§ WORK TO COMPLETE:
Below are some entries; can you quote all of them exactly?

START EXTRACTED RECORDS

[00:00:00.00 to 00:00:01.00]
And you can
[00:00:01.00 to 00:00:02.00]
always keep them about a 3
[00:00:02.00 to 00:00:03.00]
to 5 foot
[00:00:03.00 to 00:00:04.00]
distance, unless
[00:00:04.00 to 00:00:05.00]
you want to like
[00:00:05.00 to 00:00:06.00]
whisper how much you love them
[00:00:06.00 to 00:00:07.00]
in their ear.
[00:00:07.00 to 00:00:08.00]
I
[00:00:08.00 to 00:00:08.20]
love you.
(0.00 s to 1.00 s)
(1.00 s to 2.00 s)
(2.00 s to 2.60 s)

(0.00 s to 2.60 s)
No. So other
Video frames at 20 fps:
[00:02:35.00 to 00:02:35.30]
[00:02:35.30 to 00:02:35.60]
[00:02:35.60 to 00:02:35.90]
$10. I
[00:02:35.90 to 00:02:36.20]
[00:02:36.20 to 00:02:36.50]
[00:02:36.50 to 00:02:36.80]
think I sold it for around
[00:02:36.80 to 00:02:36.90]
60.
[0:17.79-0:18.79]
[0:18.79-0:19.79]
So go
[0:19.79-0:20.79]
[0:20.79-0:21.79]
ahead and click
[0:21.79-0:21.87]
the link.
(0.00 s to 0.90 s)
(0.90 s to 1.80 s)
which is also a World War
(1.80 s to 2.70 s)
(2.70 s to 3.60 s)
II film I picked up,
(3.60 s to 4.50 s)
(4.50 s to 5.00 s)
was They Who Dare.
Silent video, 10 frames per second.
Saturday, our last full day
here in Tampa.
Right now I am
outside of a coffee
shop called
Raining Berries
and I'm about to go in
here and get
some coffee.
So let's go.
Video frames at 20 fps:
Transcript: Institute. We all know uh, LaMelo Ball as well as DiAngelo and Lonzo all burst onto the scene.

END EXTRACTED RECORDS

§ RESPONSE AREA:
[00:00:00.00 to 00:00:01.00]
And you can
[00:00:01.00 to 00:00:02.00]
always keep them about a 3
[00:00:02.00 to 00:00:03.00]
to 5 foot
[00:00:03.00 to 00:00:04.00]
distance, unless
[00:00:04.00 to 00:00:05.00]
you want to like
[00:00:05.00 to 00:00:06.00]
whisper how much you love them
[00:00:06.00 to 00:00:07.00]
in their ear.
[00:00:07.00 to 00:00:08.00]
I
[00:00:08.00 to 00:00:08.20]
love you.
(0.00 s to 1.00 s)
(1.00 s to 2.00 s)
(2.00 s to 2.60 s)

(0.00 s to 2.60 s)
No. So other
Video frames at 20 fps:
[00:02:35.00 to 00:02:35.30]
[00:02:35.30 to 00:02:35.60]
[00:02:35.60 to 00:02:35.90]
$10. I
[00:02:35.90 to 00:02:36.20]
[00:02:36.20 to 00:02:36.50]
[00:02:36.50 to 00:02:36.80]
think I sold it for around
[00:02:36.80 to 00:02:36.90]
60.
[0:17.79-0:18.79]
[0:18.79-0:19.79]
So go
[0:19.79-0:20.79]
[0:20.79-0:21.79]
ahead and click
[0:21.79-0:21.87]
the link.
(0.00 s to 0.90 s)
(0.90 s to 1.80 s)
which is also a World War
(1.80 s to 2.70 s)
(2.70 s to 3.60 s)
II film I picked up,
(3.60 s to 4.50 s)
(4.50 s to 5.00 s)
was They Who Dare.
Silent video, 10 frames per second.
Saturday, our last full day
here in Tampa.
Right now I am
outside of a coffee
shop called
Raining Berries
and I'm about to go in
here and get
some coffee.
So let's go.
Video frames at 20 fps:
Transcript: Institute. We all know uh, LaMelo Ball as well as DiAngelo and Lonzo all burst onto the scene.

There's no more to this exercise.